Problem statement: When you reach the line that contains "[00:03:52.35]" in the entries below, begin returning lines exactly as written and continue through the last one.

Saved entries
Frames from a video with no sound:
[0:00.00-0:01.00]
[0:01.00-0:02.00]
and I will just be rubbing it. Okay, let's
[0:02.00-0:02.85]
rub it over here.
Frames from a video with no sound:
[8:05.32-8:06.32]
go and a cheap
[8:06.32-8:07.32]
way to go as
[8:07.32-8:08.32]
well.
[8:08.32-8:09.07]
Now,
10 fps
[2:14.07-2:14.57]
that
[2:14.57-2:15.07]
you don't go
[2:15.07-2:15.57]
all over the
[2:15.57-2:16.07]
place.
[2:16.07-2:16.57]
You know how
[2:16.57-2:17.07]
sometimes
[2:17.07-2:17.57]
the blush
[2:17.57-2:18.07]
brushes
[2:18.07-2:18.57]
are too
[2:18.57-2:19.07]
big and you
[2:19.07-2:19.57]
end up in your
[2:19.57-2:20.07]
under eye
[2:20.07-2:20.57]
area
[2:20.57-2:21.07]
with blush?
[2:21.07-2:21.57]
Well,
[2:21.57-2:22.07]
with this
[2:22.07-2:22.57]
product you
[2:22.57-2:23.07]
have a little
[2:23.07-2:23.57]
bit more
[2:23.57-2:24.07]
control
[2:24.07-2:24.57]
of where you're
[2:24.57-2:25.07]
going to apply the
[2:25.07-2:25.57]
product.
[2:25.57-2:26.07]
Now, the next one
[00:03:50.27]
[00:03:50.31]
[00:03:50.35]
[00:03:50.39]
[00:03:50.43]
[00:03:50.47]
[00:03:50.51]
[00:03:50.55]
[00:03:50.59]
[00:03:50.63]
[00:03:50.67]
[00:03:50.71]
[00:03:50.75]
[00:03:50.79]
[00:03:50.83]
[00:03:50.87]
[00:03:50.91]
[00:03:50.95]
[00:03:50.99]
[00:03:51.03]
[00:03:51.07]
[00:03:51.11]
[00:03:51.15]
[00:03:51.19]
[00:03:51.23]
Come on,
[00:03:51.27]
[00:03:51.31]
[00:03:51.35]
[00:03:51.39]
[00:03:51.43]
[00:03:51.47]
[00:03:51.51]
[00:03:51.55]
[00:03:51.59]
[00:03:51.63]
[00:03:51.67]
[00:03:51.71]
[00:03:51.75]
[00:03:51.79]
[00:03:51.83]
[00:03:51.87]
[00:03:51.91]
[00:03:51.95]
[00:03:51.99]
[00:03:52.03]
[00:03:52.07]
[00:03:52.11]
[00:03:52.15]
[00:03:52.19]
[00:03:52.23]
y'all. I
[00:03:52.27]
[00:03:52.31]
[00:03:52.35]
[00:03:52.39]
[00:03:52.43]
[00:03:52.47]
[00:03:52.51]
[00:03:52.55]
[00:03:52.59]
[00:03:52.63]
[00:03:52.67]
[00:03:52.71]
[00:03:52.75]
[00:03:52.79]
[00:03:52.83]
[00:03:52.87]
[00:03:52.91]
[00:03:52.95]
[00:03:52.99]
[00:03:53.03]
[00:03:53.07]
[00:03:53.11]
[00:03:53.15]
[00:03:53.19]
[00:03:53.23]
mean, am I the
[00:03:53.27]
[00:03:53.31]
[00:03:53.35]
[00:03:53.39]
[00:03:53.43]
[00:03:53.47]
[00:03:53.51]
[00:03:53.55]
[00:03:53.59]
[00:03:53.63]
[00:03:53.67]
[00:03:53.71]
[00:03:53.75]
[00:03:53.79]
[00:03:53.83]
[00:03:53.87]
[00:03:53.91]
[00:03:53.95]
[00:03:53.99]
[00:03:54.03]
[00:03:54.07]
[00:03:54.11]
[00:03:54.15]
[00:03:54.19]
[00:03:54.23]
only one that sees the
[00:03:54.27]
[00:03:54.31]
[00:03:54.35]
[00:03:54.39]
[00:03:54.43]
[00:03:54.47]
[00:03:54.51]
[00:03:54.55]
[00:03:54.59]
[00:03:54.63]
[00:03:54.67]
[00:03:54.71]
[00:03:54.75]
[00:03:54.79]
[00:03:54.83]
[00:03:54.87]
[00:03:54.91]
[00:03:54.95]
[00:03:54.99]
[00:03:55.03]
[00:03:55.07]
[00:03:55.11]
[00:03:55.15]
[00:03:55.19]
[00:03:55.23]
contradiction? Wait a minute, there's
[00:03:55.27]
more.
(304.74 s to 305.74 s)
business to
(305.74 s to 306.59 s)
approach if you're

Response:
[00:03:52.35]
[00:03:52.39]
[00:03:52.43]
[00:03:52.47]
[00:03:52.51]
[00:03:52.55]
[00:03:52.59]
[00:03:52.63]
[00:03:52.67]
[00:03:52.71]
[00:03:52.75]
[00:03:52.79]
[00:03:52.83]
[00:03:52.87]
[00:03:52.91]
[00:03:52.95]
[00:03:52.99]
[00:03:53.03]
[00:03:53.07]
[00:03:53.11]
[00:03:53.15]
[00:03:53.19]
[00:03:53.23]
mean, am I the
[00:03:53.27]
[00:03:53.31]
[00:03:53.35]
[00:03:53.39]
[00:03:53.43]
[00:03:53.47]
[00:03:53.51]
[00:03:53.55]
[00:03:53.59]
[00:03:53.63]
[00:03:53.67]
[00:03:53.71]
[00:03:53.75]
[00:03:53.79]
[00:03:53.83]
[00:03:53.87]
[00:03:53.91]
[00:03:53.95]
[00:03:53.99]
[00:03:54.03]
[00:03:54.07]
[00:03:54.11]
[00:03:54.15]
[00:03:54.19]
[00:03:54.23]
only one that sees the
[00:03:54.27]
[00:03:54.31]
[00:03:54.35]
[00:03:54.39]
[00:03:54.43]
[00:03:54.47]
[00:03:54.51]
[00:03:54.55]
[00:03:54.59]
[00:03:54.63]
[00:03:54.67]
[00:03:54.71]
[00:03:54.75]
[00:03:54.79]
[00:03:54.83]
[00:03:54.87]
[00:03:54.91]
[00:03:54.95]
[00:03:54.99]
[00:03:55.03]
[00:03:55.07]
[00:03:55.11]
[00:03:55.15]
[00:03:55.19]
[00:03:55.23]
contradiction? Wait a minute, there's
[00:03:55.27]
more.
(304.74 s to 305.74 s)
business to
(305.74 s to 306.59 s)
approach if you're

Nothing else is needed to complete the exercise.